The entries that follow must be given again exactly, with no pictures kept.

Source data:
┌──
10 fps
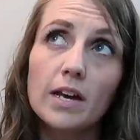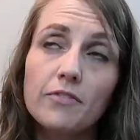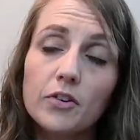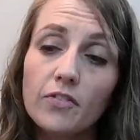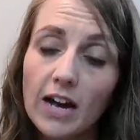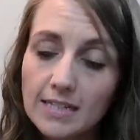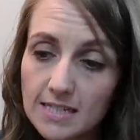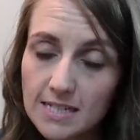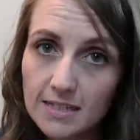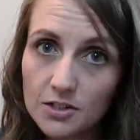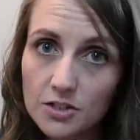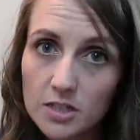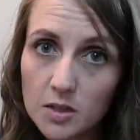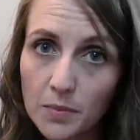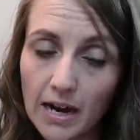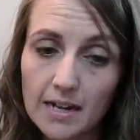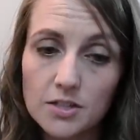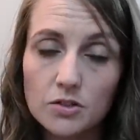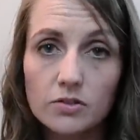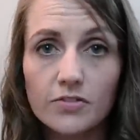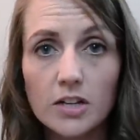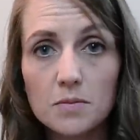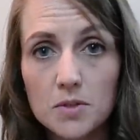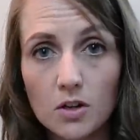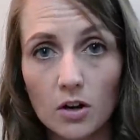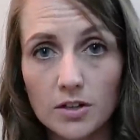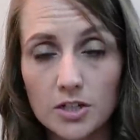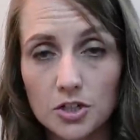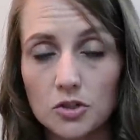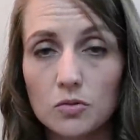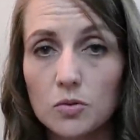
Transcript: If you've had C-sections in the past, you develop scar tissue.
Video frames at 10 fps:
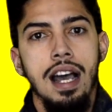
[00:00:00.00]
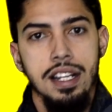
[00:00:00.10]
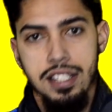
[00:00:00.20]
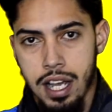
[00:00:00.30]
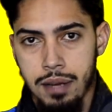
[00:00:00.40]

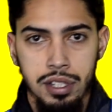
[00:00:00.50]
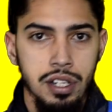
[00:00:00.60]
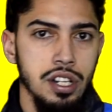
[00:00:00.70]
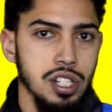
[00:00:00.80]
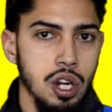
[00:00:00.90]
Had a time to
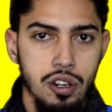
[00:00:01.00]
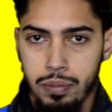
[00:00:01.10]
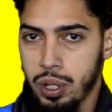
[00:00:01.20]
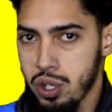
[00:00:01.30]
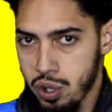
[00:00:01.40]
learn this
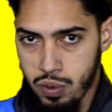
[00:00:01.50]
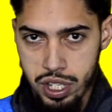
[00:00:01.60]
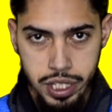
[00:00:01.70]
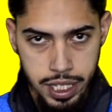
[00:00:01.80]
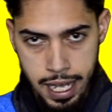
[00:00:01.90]
earth, but also
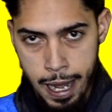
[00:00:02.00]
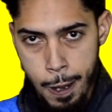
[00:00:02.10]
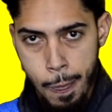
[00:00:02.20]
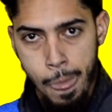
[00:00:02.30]
wish to die.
└──
Final answer:
10 fps
Transcript: If you've had C-sections in the past, you develop scar tissue.
Video frames at 10 fps:
[00:00:00.00]
[00:00:00.10]
[00:00:00.20]
[00:00:00.30]
[00:00:00.40]

[00:00:00.50]
[00:00:00.60]
[00:00:00.70]
[00:00:00.80]
[00:00:00.90]
Had a time to
[00:00:01.00]
[00:00:01.10]
[00:00:01.20]
[00:00:01.30]
[00:00:01.40]
learn this
[00:00:01.50]
[00:00:01.60]
[00:00:01.70]
[00:00:01.80]
[00:00:01.90]
earth, but also
[00:00:02.00]
[00:00:02.10]
[00:00:02.20]
[00:00:02.30]
wish to die.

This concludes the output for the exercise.